In 2011, she joined China Mobile as its Chief Scientist of wireless technologies, established the Green Communications Research Center, and launched the 5G Key Technologies R&D. She is spearheading major initiatives including 5G, C-RAN, high energy efficiency system architectures, technologies and devices; and green energy. She was an Area Editor of IEEE/ACM Trans. NET, an elected Board Member of IEEE ComSoc, Chair of the ComSoc Meetings and Conferences Board, and Founding Chair of the IEEE WCNC Steering Committee.

She was a Professor at NCTU, an Adjunct Professor at NTU, and an Adjunct Professor at BUPT. She is the Chair of FuTURE 5G SG, an Executive Board Member of GreenTouch, a Network Operator Council Founding Member of ETSI NFV, a Steering Board Member and Vice Chair of WWRF, a Steering Committee member and the Publication Chair of IEEE 5G Initiative, a member of IEEE ComSoc SDB, SPC, and CSCN-SC, and a Scientific Advisory Board Member of Singapore NRF. Her current research interests center around “From Green & Soft, to Open & Smart”.

junshuaiSun Junshuai received the M.S. degree in CST from Xidian University, Xi’an, China, in 2005. From 2005 to 2013, he worked in CATT as a TD-SCDMA/TD-LTE L2 engineer, SE, team leader and the director of high layer technology department. Since 2013, he has worked as a researcher in CMRI. He has great R&D and industry experience in both telecommunication and radio resource management, based on which he puts forward MCD (Multiple centralized and distributed) design logic of the protocol stack.

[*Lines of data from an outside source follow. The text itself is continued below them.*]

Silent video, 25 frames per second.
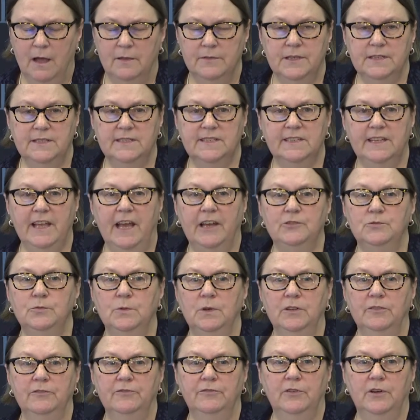The
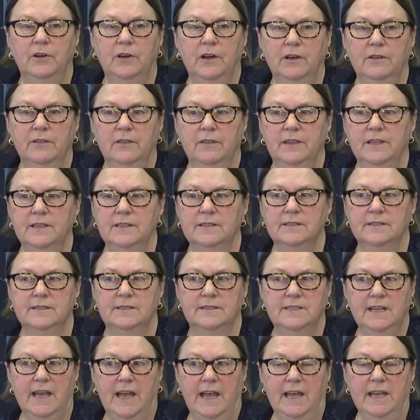schedule for the
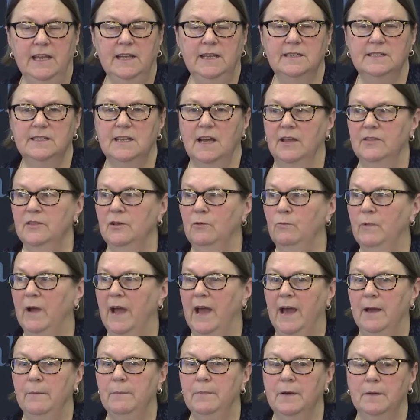day is on the
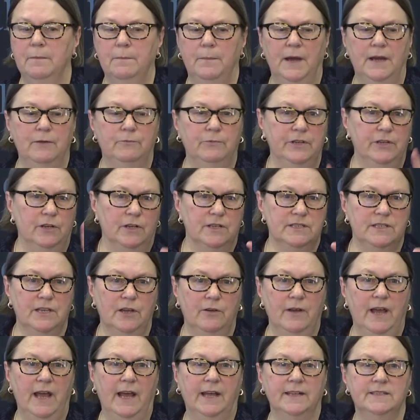web, but we
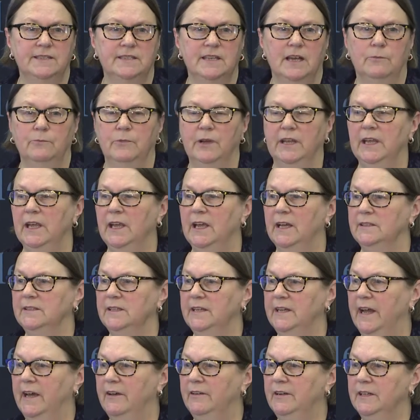also had some we
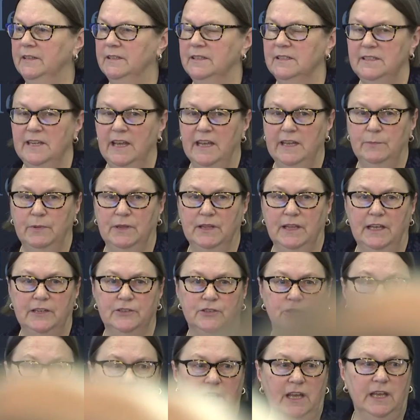handed out at the table
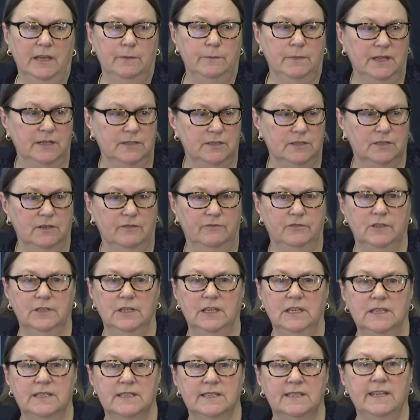as you came in. So if you
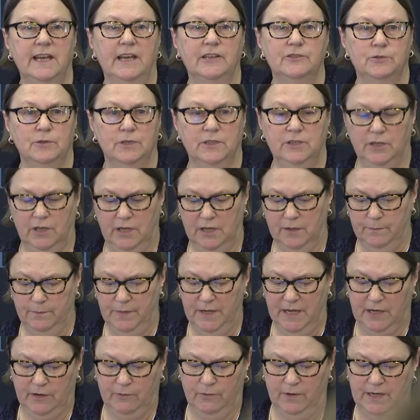need a schedule, you can
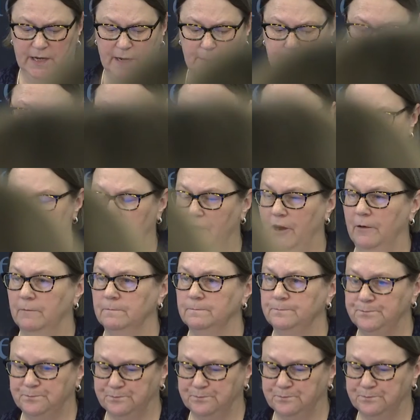pick one up thereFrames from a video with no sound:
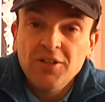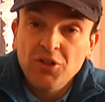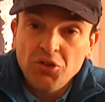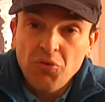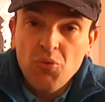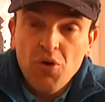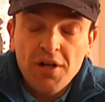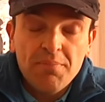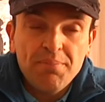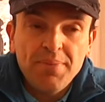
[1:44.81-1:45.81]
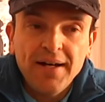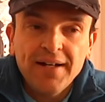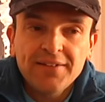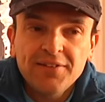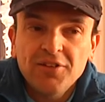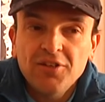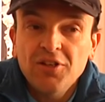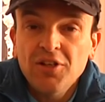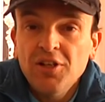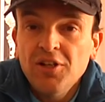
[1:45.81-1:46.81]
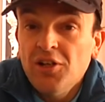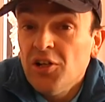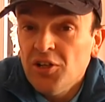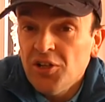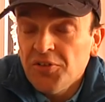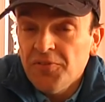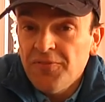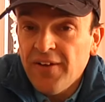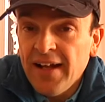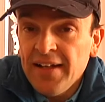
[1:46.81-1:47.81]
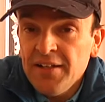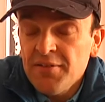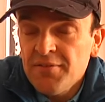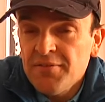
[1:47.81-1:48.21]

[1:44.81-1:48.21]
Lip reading: A lot of work, but a lot of fun,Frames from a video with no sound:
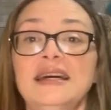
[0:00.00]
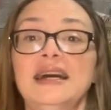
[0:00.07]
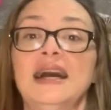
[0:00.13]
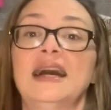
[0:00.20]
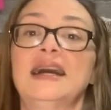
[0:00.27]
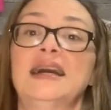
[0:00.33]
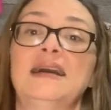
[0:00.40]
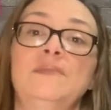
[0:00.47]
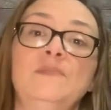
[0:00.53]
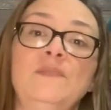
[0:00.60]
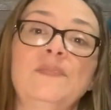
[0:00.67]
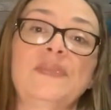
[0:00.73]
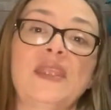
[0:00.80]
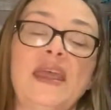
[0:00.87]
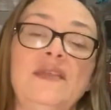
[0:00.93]

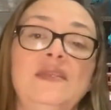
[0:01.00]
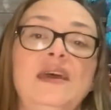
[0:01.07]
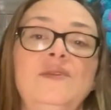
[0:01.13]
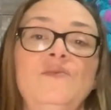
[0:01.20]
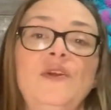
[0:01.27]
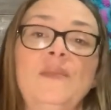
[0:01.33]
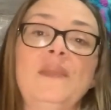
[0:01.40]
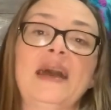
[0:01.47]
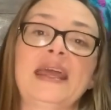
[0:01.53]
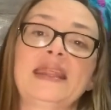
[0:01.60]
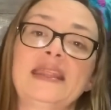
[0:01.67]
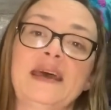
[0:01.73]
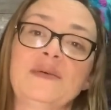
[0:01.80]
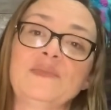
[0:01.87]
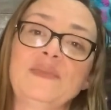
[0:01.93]
And then
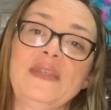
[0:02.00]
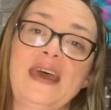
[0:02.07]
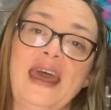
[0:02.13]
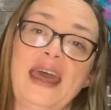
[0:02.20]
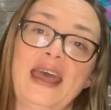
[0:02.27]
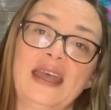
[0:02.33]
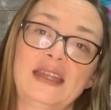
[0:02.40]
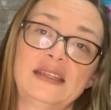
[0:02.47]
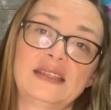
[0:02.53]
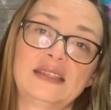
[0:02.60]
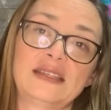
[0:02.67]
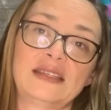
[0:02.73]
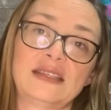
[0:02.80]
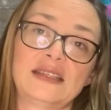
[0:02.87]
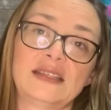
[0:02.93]
remind them that
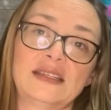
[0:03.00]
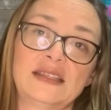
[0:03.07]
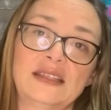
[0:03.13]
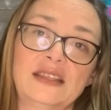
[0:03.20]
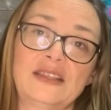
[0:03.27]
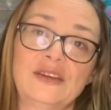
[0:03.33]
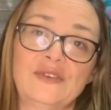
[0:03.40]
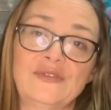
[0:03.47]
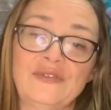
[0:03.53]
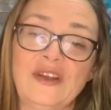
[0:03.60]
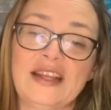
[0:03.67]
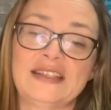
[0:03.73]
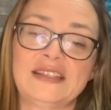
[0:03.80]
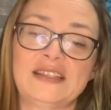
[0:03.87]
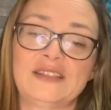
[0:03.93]
their
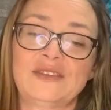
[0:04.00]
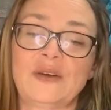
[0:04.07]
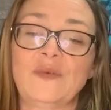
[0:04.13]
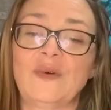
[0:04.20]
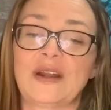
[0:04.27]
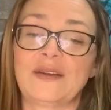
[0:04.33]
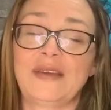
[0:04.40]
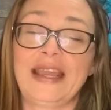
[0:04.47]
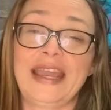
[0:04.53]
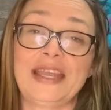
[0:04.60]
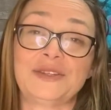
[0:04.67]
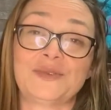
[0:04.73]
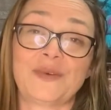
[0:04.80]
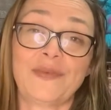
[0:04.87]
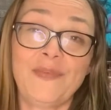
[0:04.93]
friends don't want to
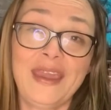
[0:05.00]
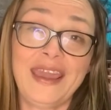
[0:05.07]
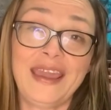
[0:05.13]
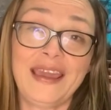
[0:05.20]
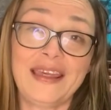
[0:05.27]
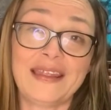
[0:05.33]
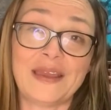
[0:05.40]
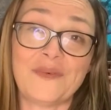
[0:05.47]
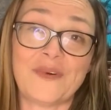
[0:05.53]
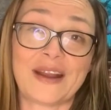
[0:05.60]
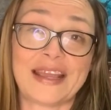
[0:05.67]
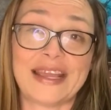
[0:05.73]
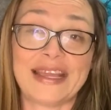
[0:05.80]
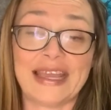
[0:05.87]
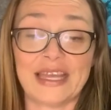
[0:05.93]
engage with me, they want
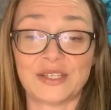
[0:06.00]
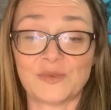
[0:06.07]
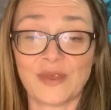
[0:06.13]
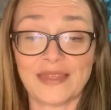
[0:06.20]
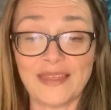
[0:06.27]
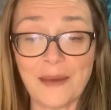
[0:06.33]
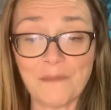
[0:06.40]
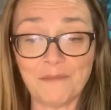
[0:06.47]
to engage with them.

His current research interests focus on the architecture and functionalities of wireless protocol stack.

 

 

hanXingyu Han received the Ph.D degree in electronic engineering from the department of EECS, Queen Mary University of London, UK, in 2016. Since 2017, he has been working as a researcher and project manager in Green Communication Research Center of China Mobile Research Institute, focusing on promoting the development of the protocol stack for 5G NR and beyond. He is now tracking the progress of 3GPP RAN2&3 and contributing to the related Working Groups. His current research interests include the system design of the protocol stack, the innovation of RAN architecture and the application of Wireless Big Data. 

 

 

yingyingWang Yingying received the B.S. degree and M.S. degree in Communication and Information System from Xidian University, Xi’an, China, in 2007 and 2010. From 2010 to 2015, she worked in NPC and Spirent as a senior LTE L2 software engineer. Since 2015, she has worked in CMRI as a Wireless access network researcher. She has great research and industry experience in telecommunication. She focuses on the architecture and functionalities of wireless protocol stack of RAN.

 

 

xueyanHuang Xueyan received the master degree in wireless communication from Beijing University of Posts and Telecommunications, Beijing, China, in 2015. From October 2015 to 2018, she was a protocol researcher of China Mobile Research Institute, focusing on user plane protocol stack research. She has more than one year 3GPP experience, and mainly follows RAN3 CU/DU architecture/interface and RAN2 user plane function design and optimization.